» Activity: From the records below, copy out each line that has the word "Silent".

┌─ Data extracts

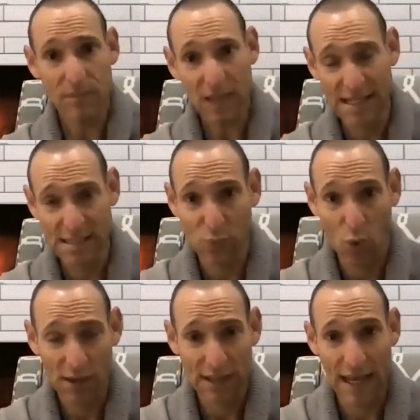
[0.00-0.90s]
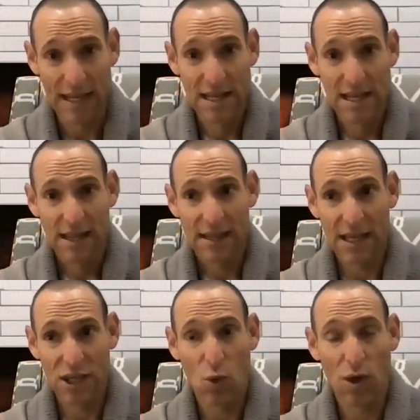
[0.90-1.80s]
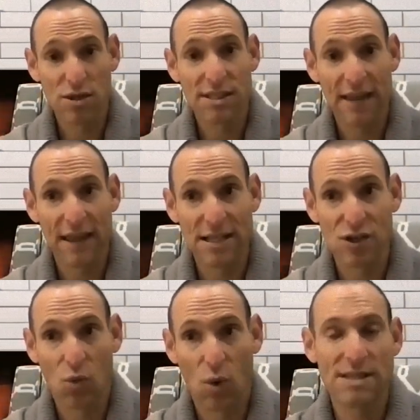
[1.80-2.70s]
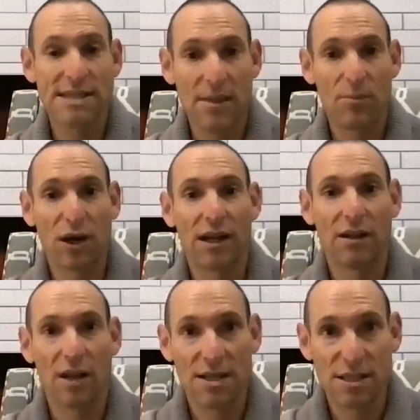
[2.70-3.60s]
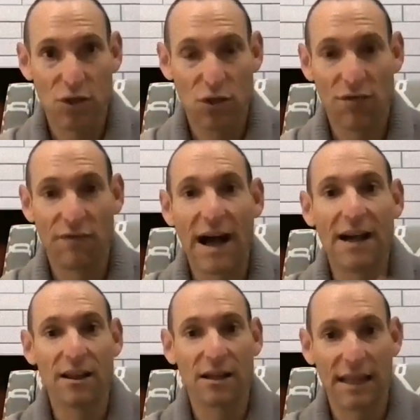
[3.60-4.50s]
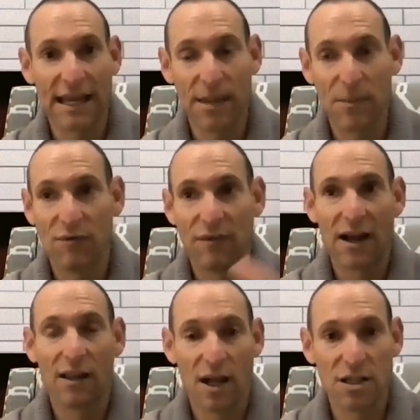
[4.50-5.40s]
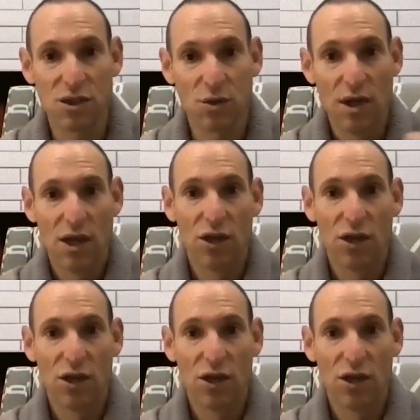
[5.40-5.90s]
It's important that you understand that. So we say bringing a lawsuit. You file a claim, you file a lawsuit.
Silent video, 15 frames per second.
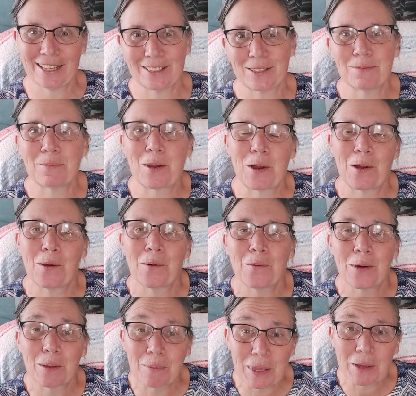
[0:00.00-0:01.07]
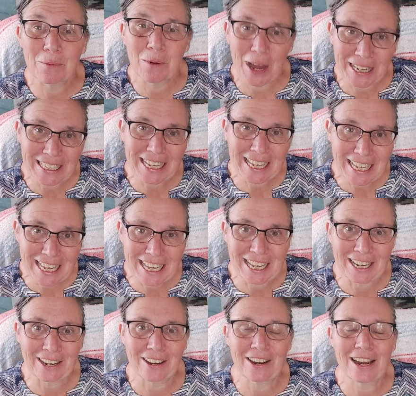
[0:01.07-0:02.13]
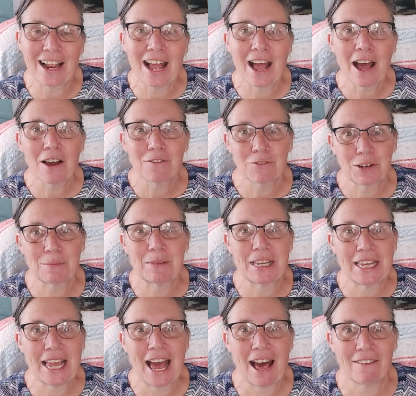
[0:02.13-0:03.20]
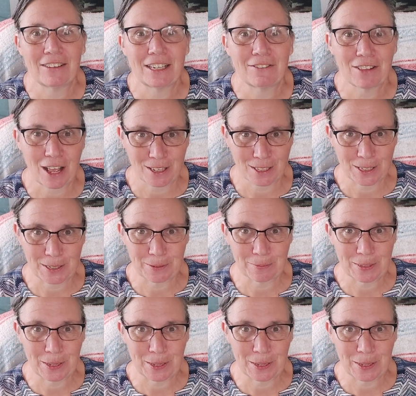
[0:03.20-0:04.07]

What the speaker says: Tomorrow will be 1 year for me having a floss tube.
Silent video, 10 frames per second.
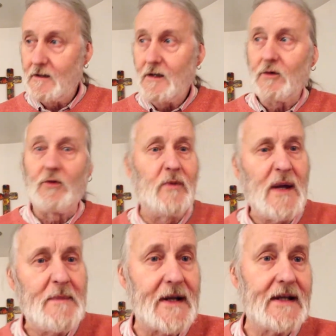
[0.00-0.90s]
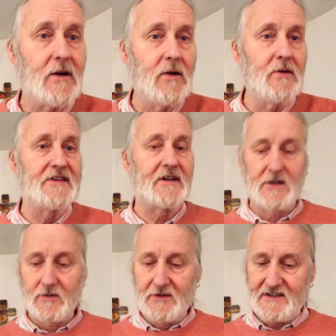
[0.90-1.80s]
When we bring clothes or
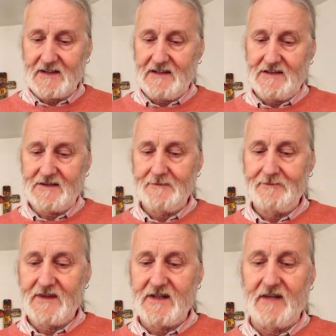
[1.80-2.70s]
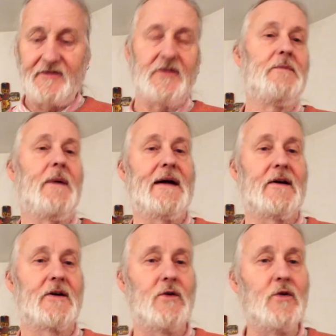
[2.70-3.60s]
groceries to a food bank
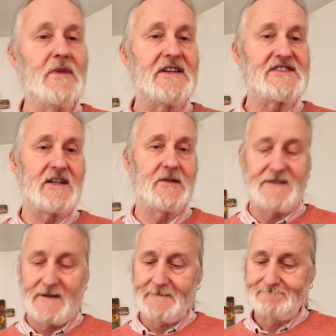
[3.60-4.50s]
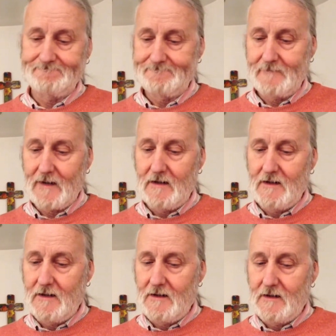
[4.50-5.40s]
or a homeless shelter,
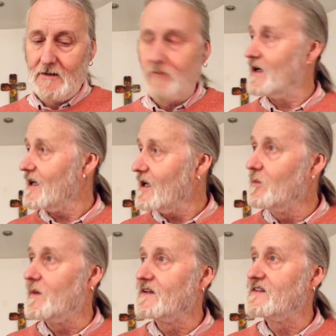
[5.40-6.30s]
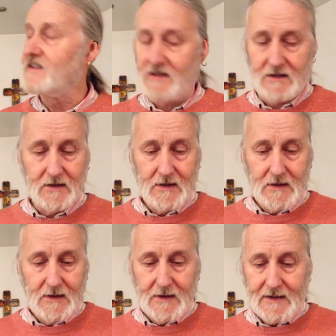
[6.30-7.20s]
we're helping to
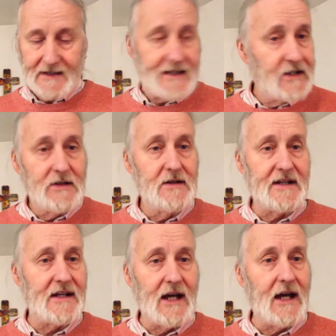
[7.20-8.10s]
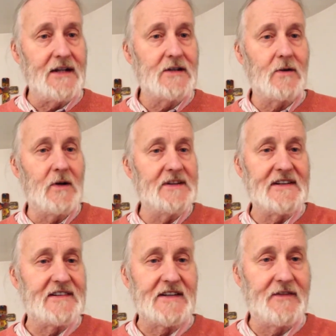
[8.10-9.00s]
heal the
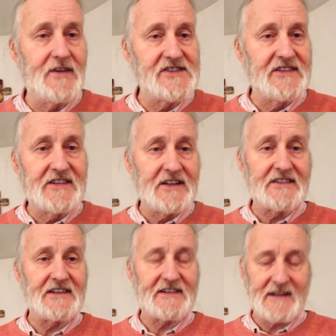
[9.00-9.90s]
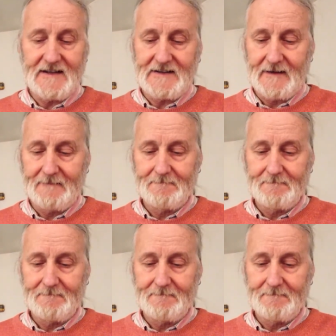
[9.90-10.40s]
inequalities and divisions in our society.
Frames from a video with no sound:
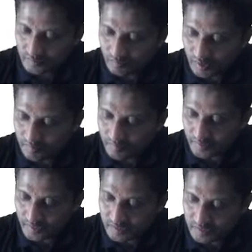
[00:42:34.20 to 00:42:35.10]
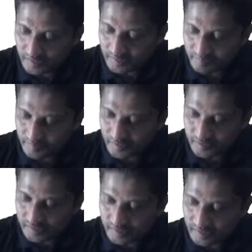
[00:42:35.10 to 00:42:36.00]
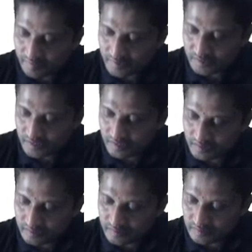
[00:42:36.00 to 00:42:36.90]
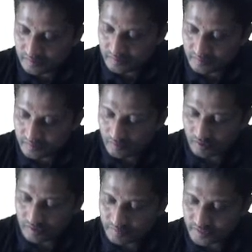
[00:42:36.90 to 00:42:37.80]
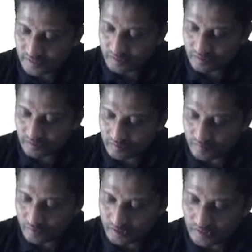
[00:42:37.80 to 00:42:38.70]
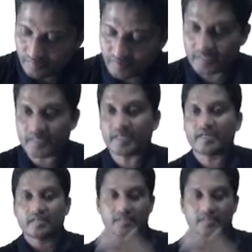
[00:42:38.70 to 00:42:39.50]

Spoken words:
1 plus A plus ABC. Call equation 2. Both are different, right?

└─

» Solution to this task:
Silent video, 15 frames per second.
Silent video, 10 frames per second.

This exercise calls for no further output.